Studying. Higher education requires studying, no matter how easy high school was for you. Take the opportunity to learn how YOU study best: do you learn best making flash cards? Having a roommate quiz you? In a group? Alone? The faster that you figure out what suits you best, the easier the transition. Class. Go to it. Get to know your professors outside the classroom. Most of the time, they will love that you take time to show you really care about learning their subject. Plus, you will establish bonds that will be crucial when applying to medical school. It's so much more than just "getting through it." Knowledge is one of the most amazing blessings. Friends. Meet new people and step out of your comfort zone. Although the soccer team brings 26 immediate best friends, it's okay to branch out and express some individuality. Faith. Trinity is a hard place to crack. Even though you don't drink, it's okay to go out with your friends and meet new people. You not drinking may influence them to ask you about your beliefs. Overall, enjoy it while you have it because it goes by fast.
I would advise the students (and parents) to not worry about choosing a college that fits the field or major the students wants to enter. In all honesty, a college student changes his or her major an average of 2 times (I changed mine 3). The college experience is what is most important. SO, find a college that best suits your tastes and your lifestyle - an environment in which you can see yourself absorbing more than just the textbook knowledge. About 10% of what you learn in college is in the classroom - the rest, you do on your own through self-initiated research, or through life experience in general. In my opinion, there is no college that will be "just right." There is, however, a group of colleges that will interest you for a wide variety of reasons. Prioritize those reasons, and choose your college accordingly - and more than anything, follow your intuition. (and if you need a little extra help, surveys like this one are truly invaluable!) College is the best time of your life, so follow your heart and choose where you truly want to go - you won't choose wrong!

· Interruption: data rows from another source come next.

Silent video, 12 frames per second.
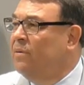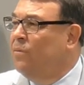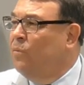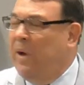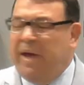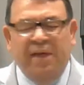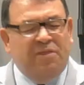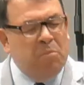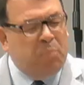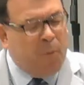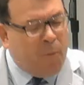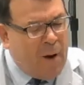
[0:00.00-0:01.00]
We get the
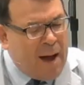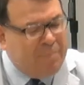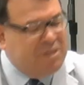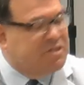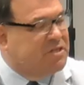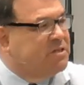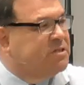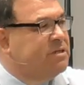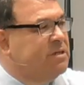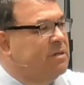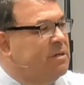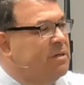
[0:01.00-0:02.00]
promises,
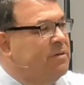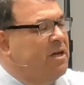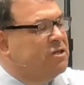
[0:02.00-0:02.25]
the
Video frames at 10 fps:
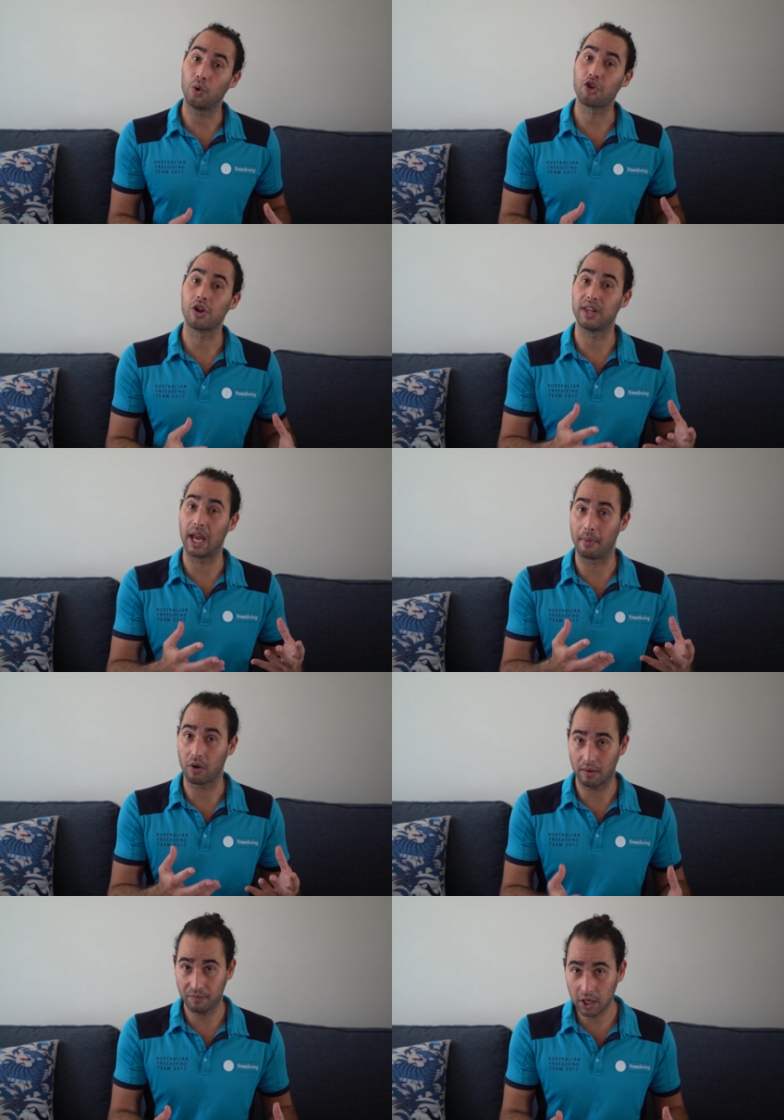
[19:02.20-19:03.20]
watching the
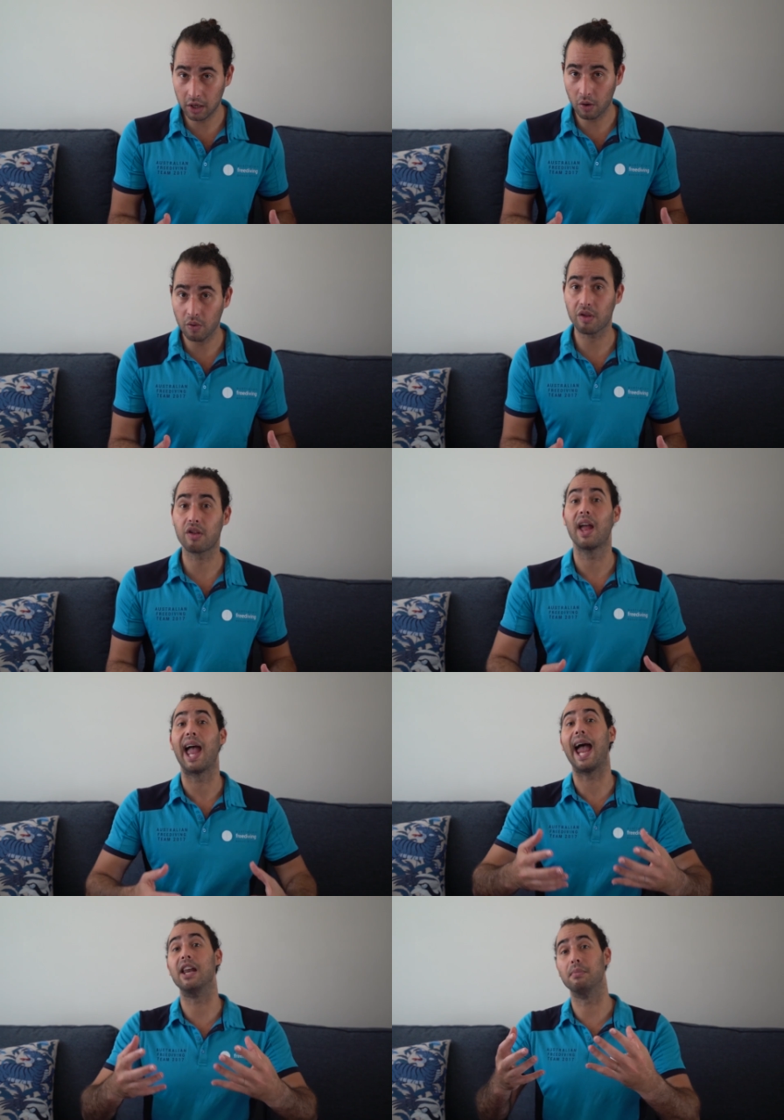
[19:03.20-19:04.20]
MRI videos
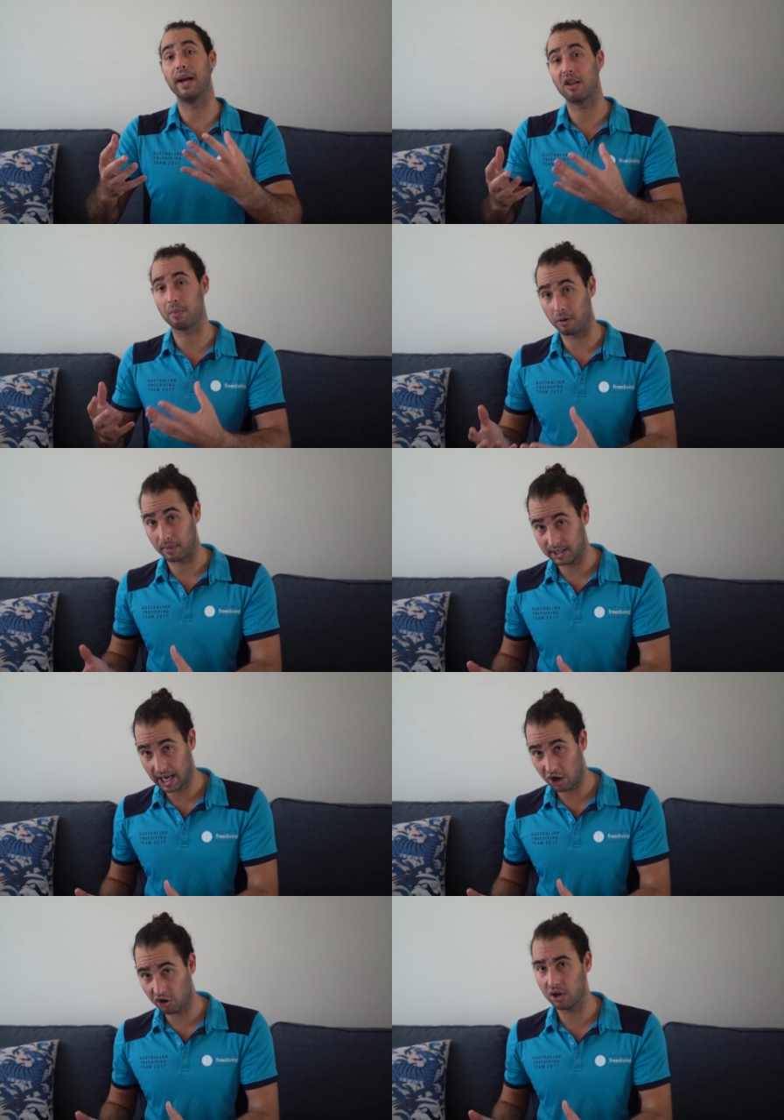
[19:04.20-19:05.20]
and my
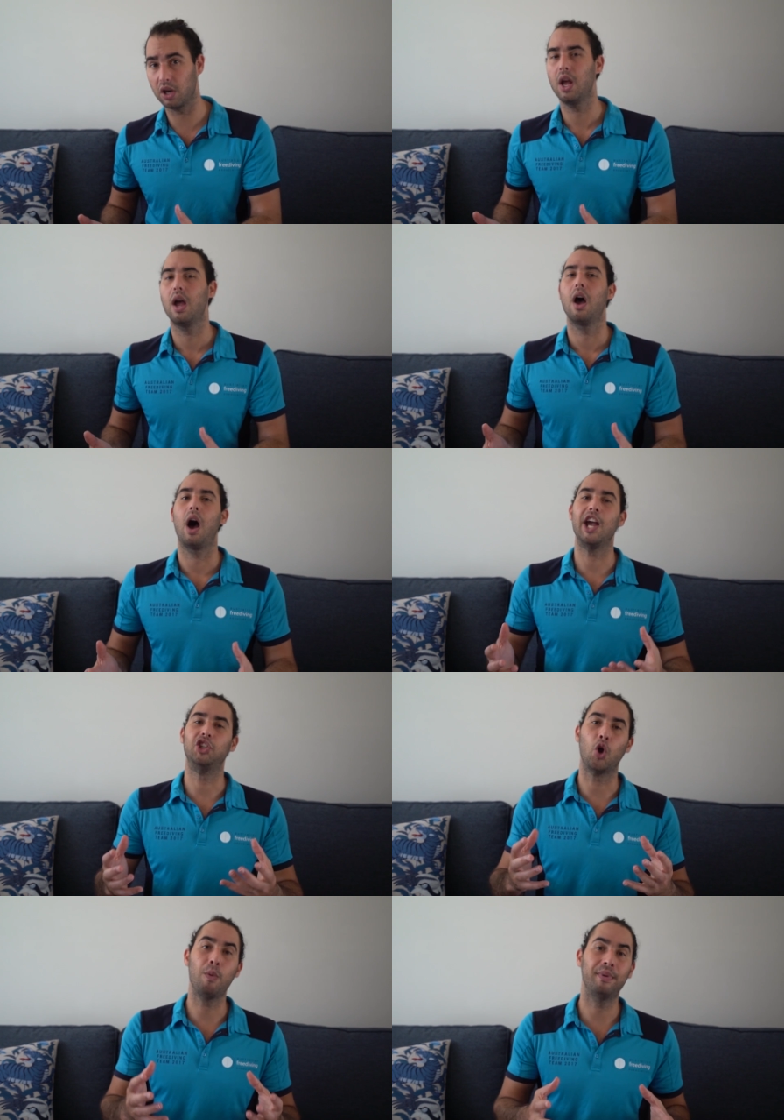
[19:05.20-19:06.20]
experimentation, I
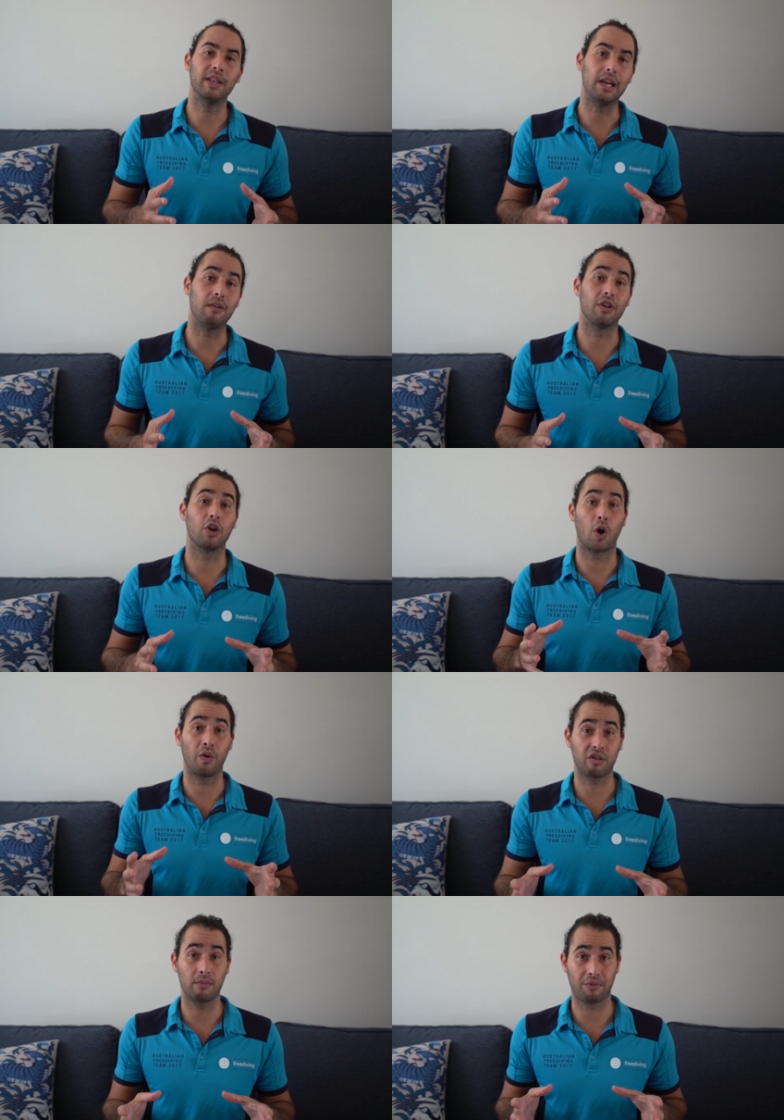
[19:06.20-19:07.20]
don't believe that a
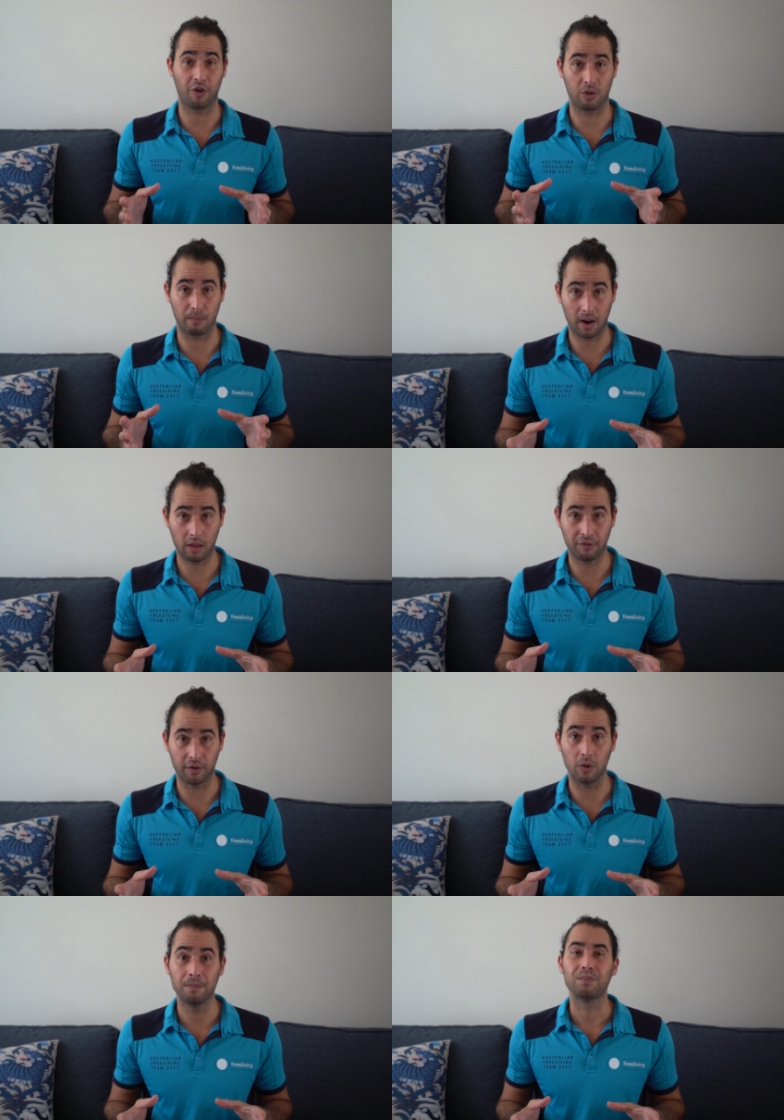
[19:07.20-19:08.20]
constant pressure
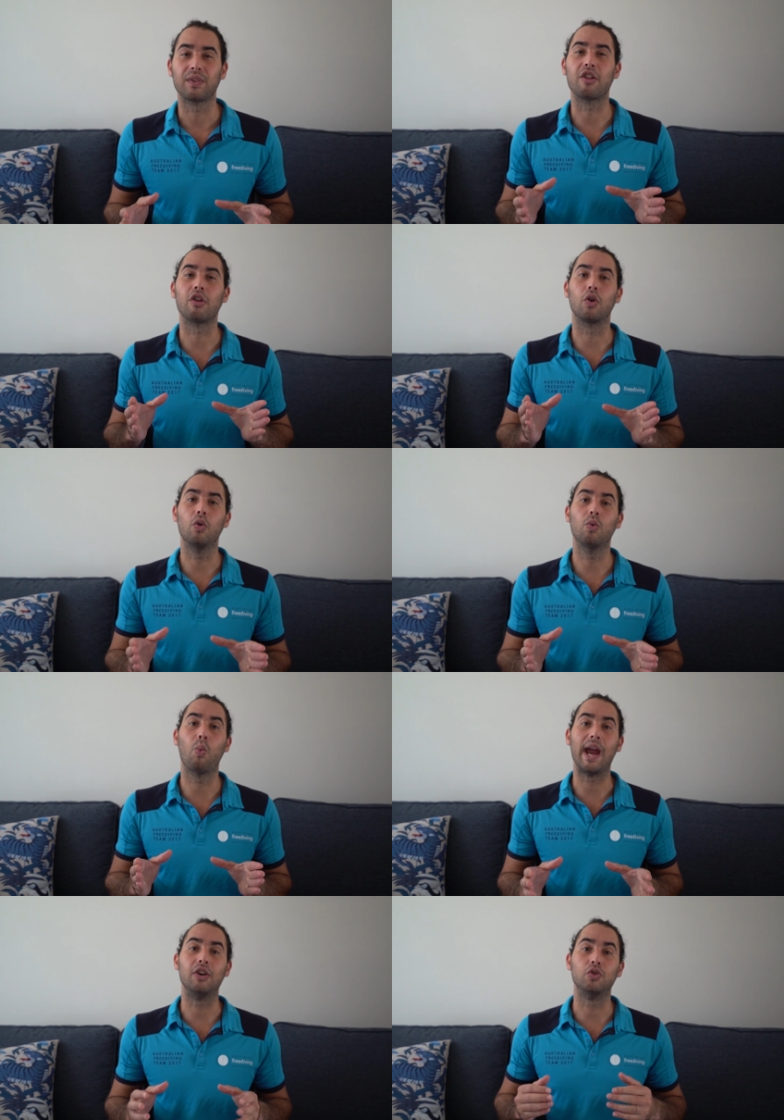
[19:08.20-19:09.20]
mouthfill is a good
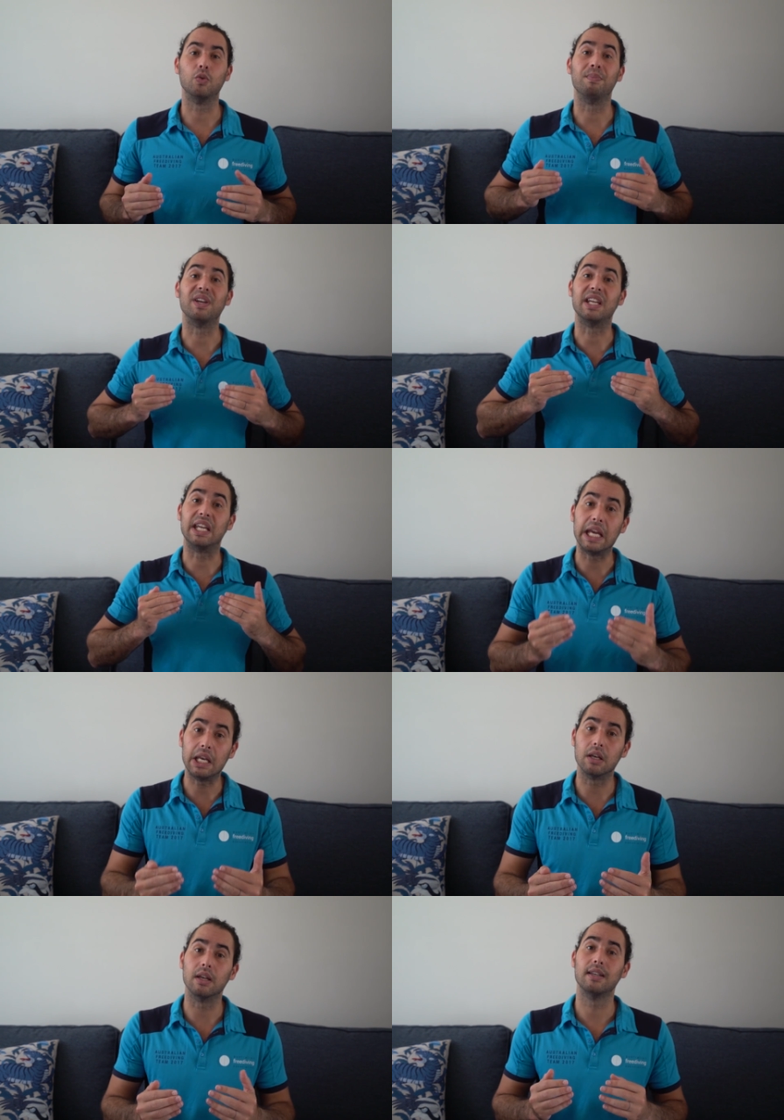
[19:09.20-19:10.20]
way to
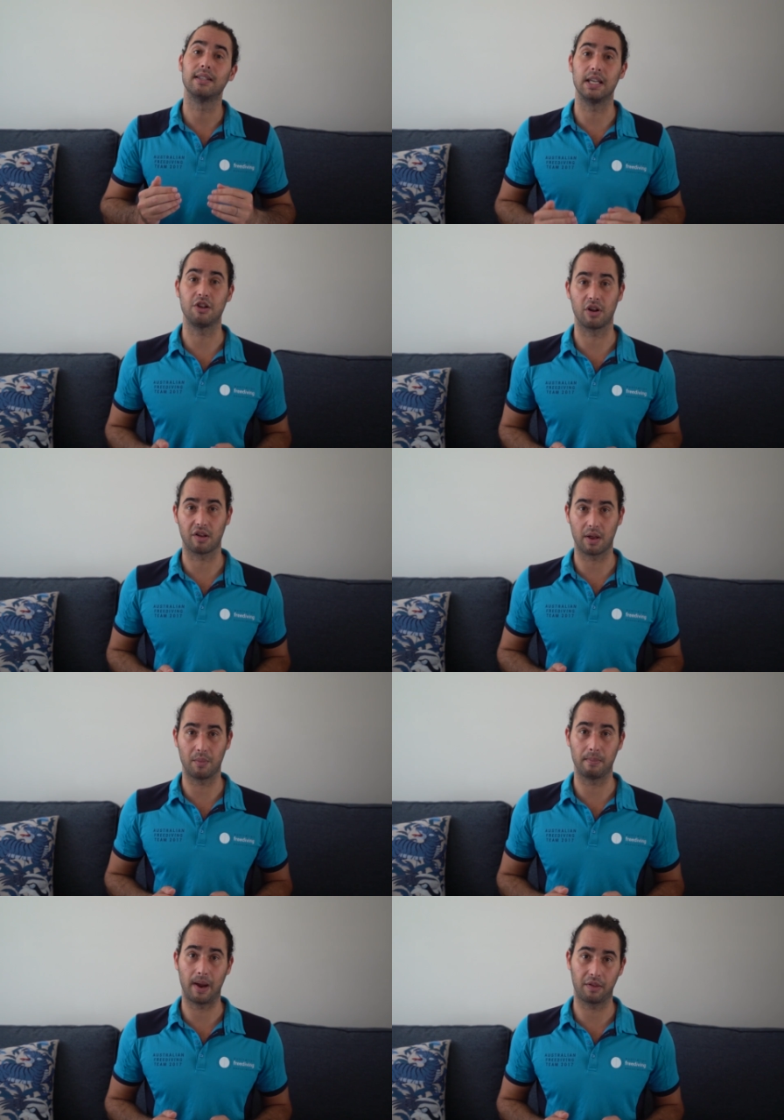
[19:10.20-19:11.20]
begin teaching
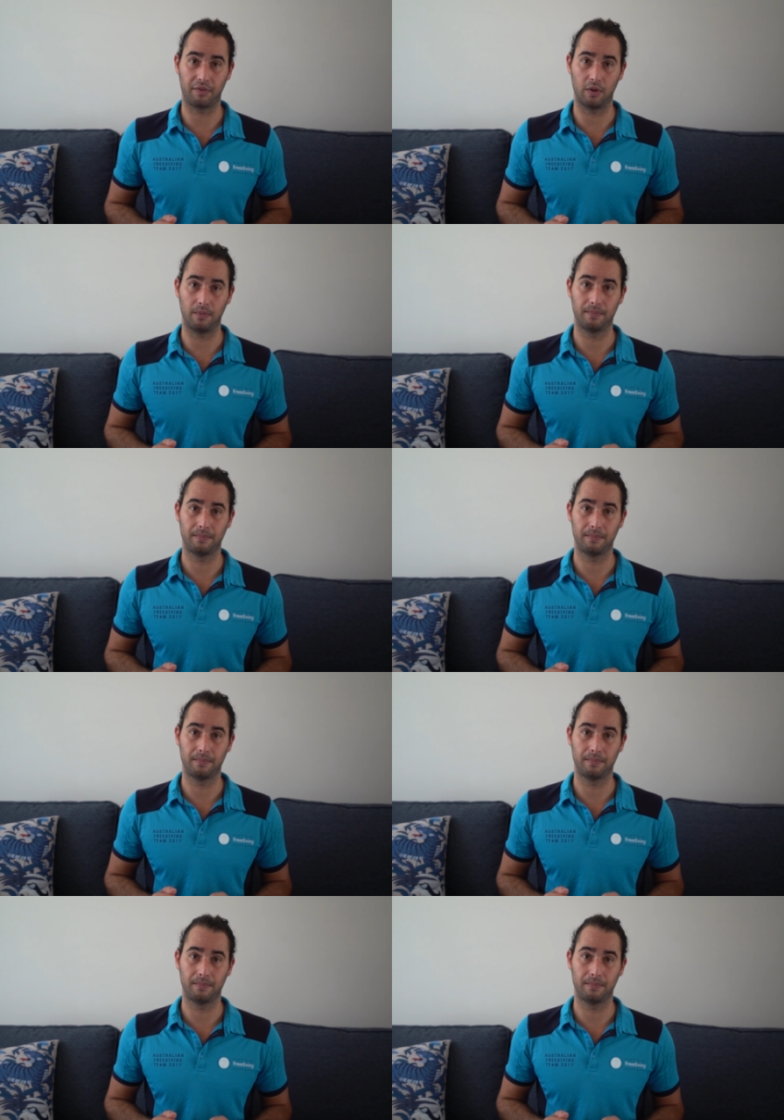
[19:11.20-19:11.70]
someone mouthfill.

If I could go back, I would tell myself not to worry so much and to just be very open to everything that college life has to offer. I would tell myself to be prepared for interactive classes and to be outspoken and opinionated in classes because participation is very important. I would definitely tell myself to try and meet people and be social because college is much easier with friends. Your social life really does matter. Even though some people see college as a time when you should be completely immersed in your studies, you cannot do that all day everyday. You need people to hang out with and to talk to, so make friends. I would also tell myself to take any and every course I think seems interesting because when they tell you that something you might not be interested in will end up being one of your favorite subjects, it is actually true. I would also tell myself to be prepared for tough times because, like life, college has its ups and downs, but you will get through them, and when you do, you will be so proud of yourself because it is all worth it.